# Exercise requirements
An exact copy of every record below is needed, with all pictures removed.

[Opening The data section]

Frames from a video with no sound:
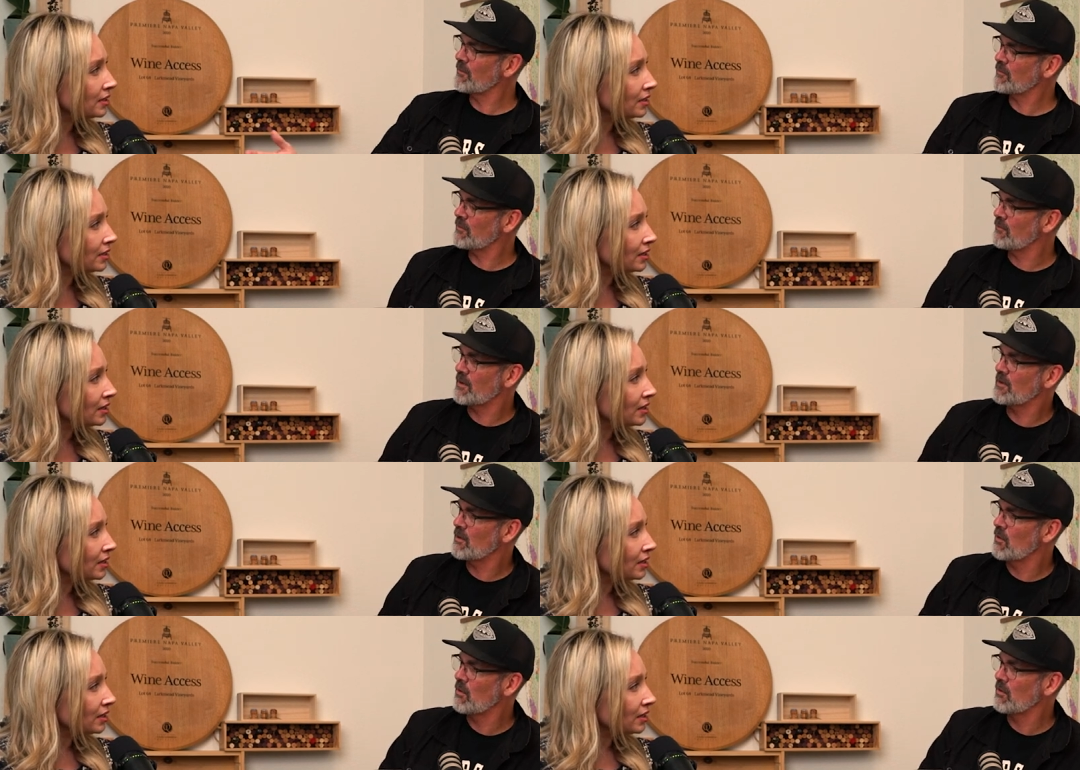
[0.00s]
Speaker 1: that's a very
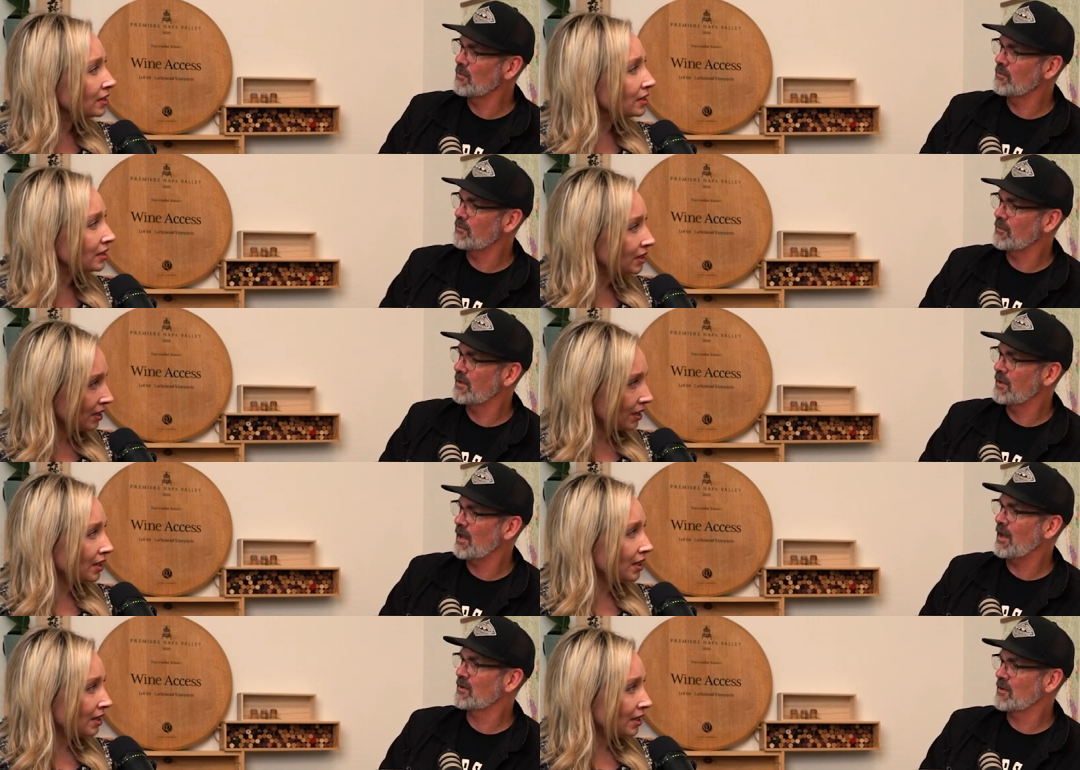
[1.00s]
old
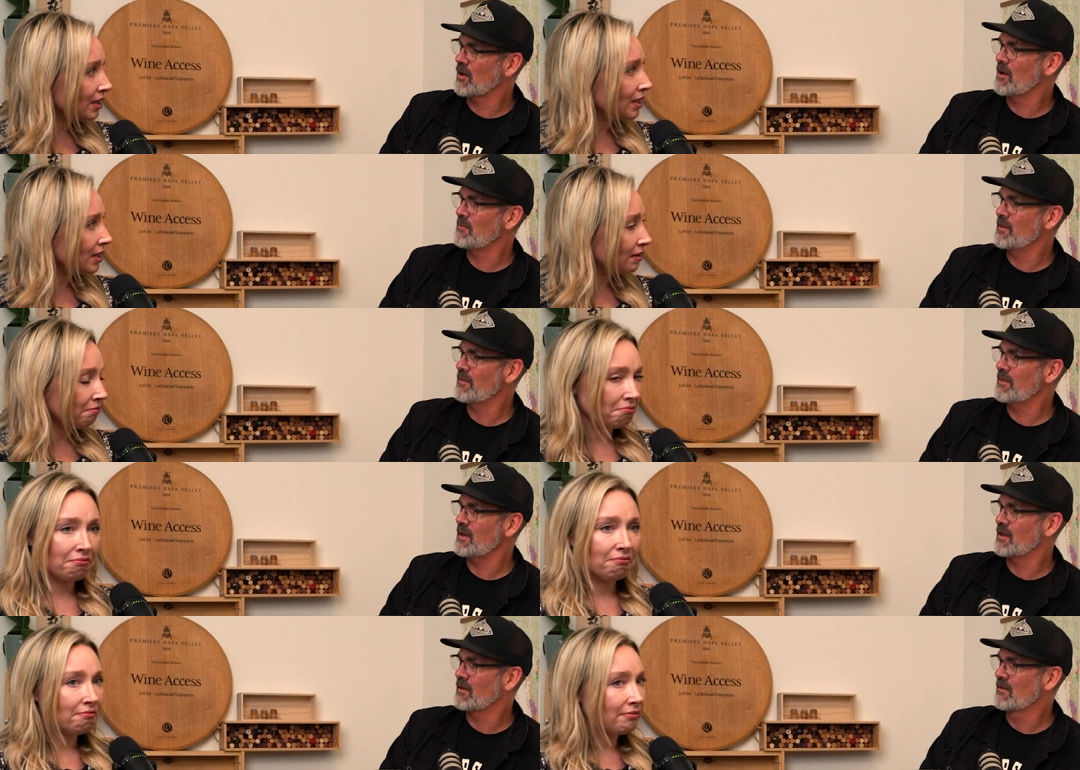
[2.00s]
and common
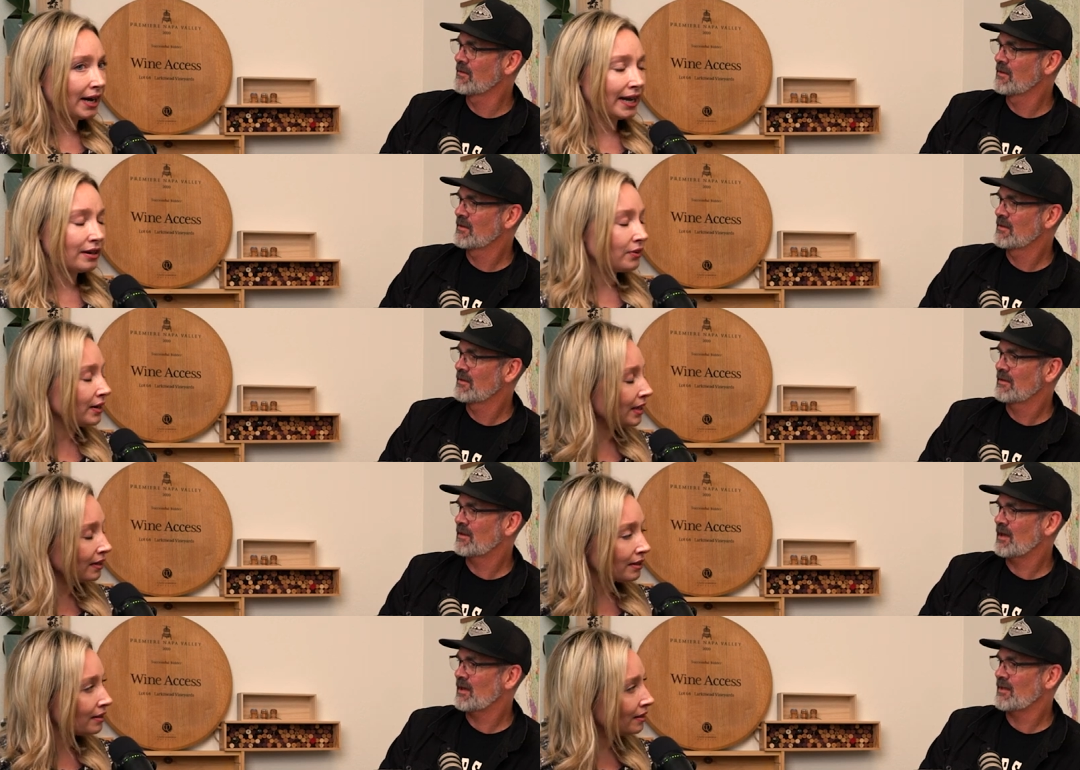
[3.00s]
thing. I had no idea.
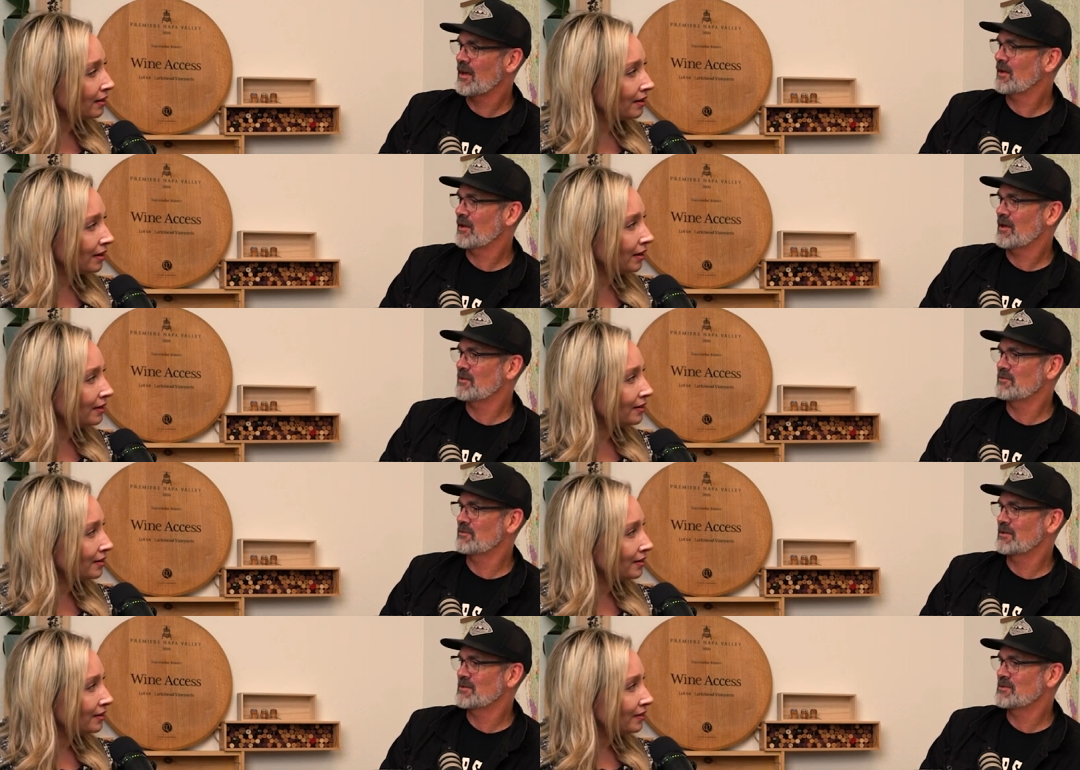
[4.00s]
Yeah, that
Speaker 2: I can't
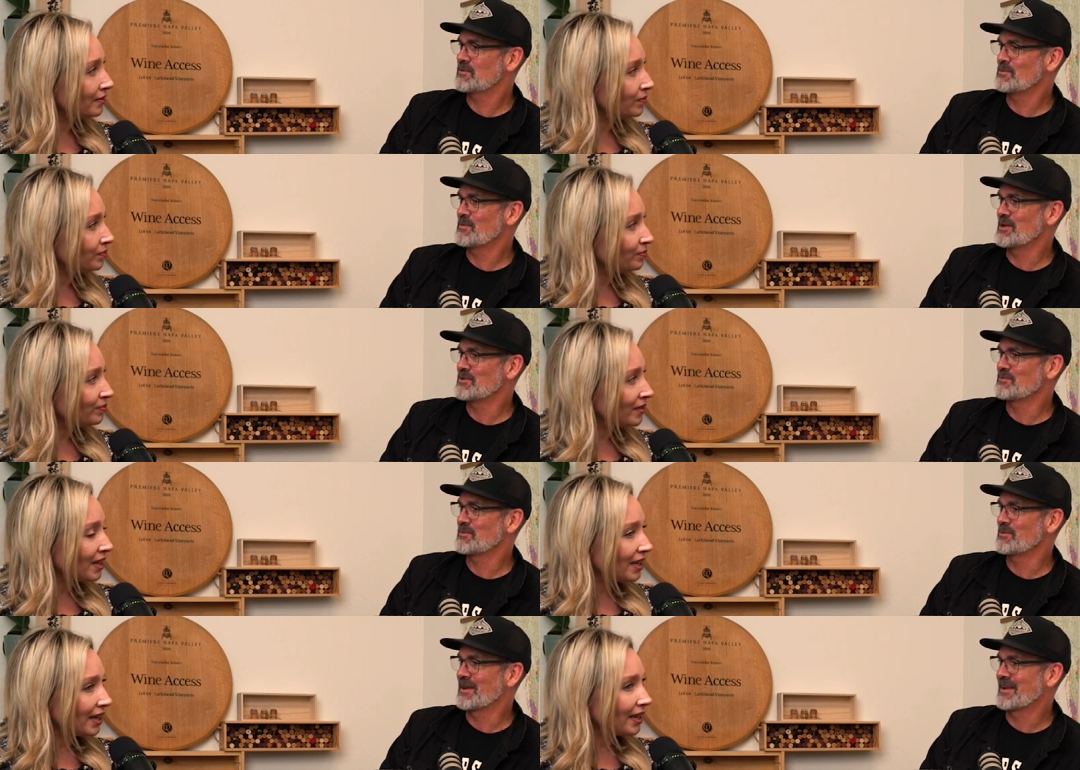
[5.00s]
do. That's too much for
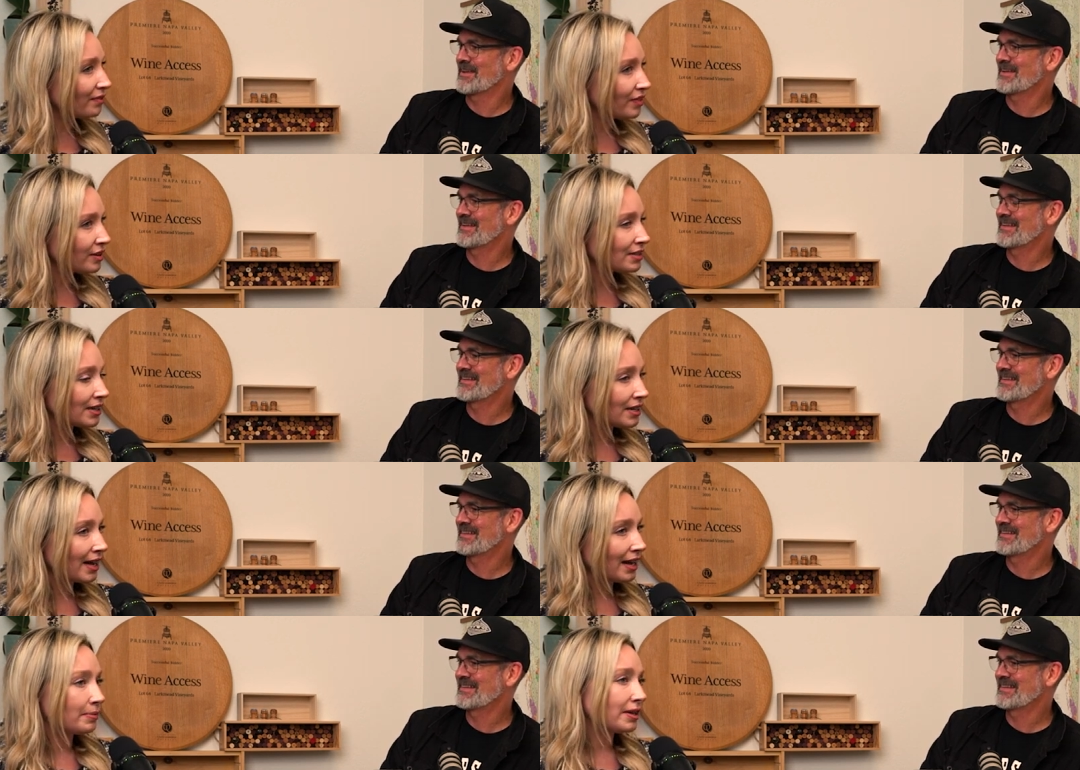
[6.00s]
me. It feels like a
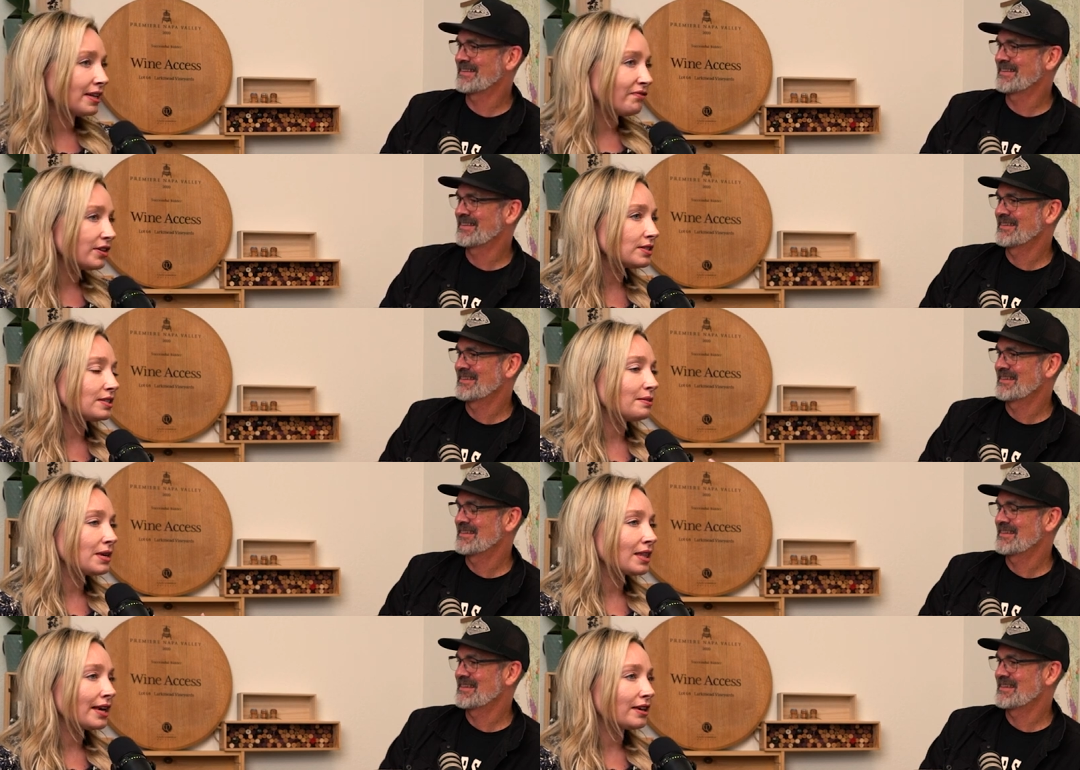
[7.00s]
lot. I mean, it feels to
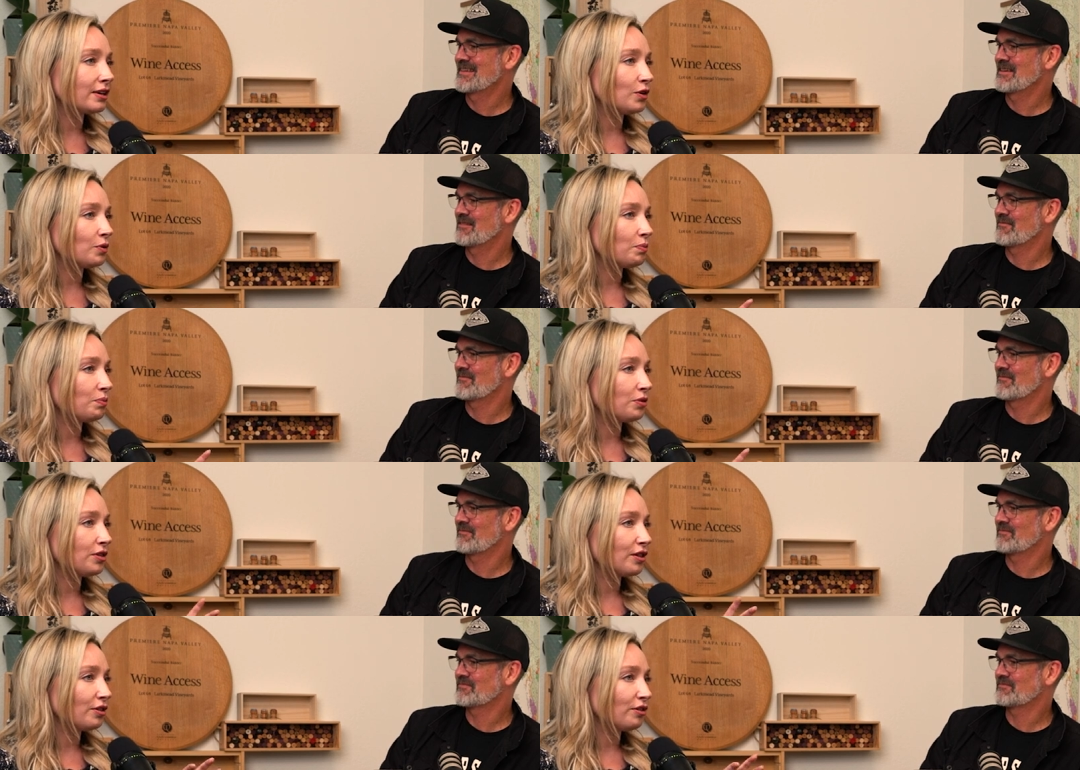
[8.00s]
me like, you know,
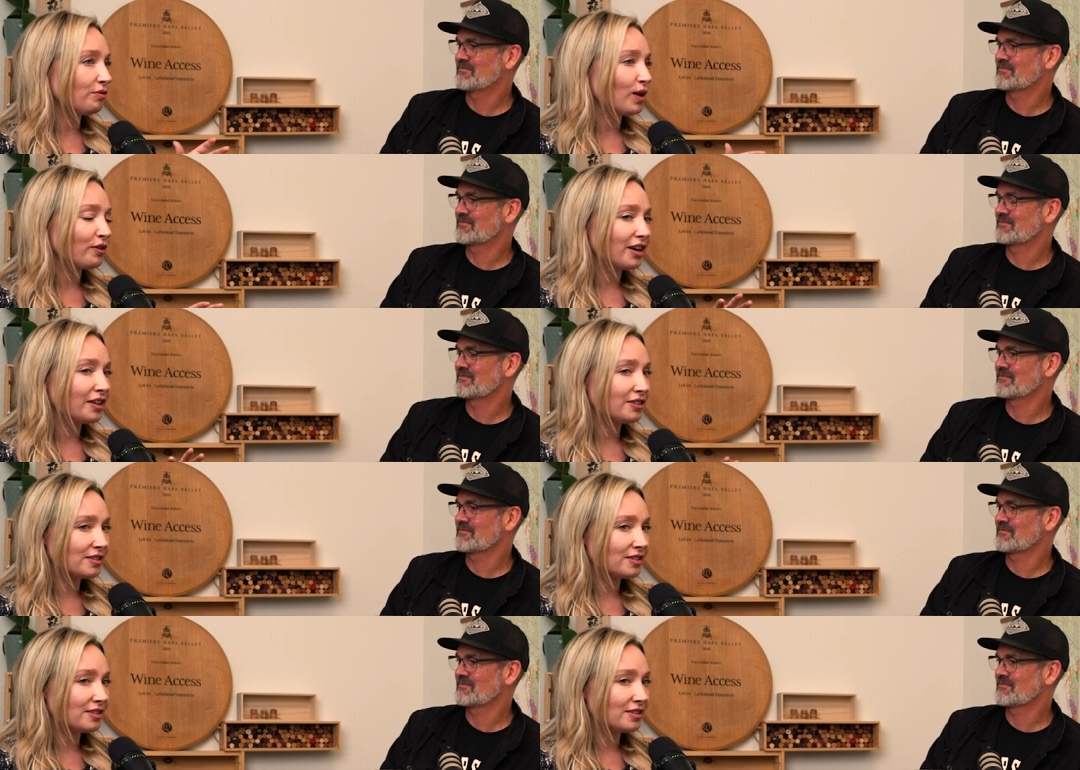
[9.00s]
the foie gras and the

[Closing The data section]

# Expected answer
Frames from a video with no sound:
[0.00s]
Speaker 1: that's a very
[1.00s]
old
[2.00s]
and common
[3.00s]
thing. I had no idea.
[4.00s]
Yeah, that
Speaker 2: I can't
[5.00s]
do. That's too much for
[6.00s]
me. It feels like a
[7.00s]
lot. I mean, it feels to
[8.00s]
me like, you know,
[9.00s]
the foie gras and the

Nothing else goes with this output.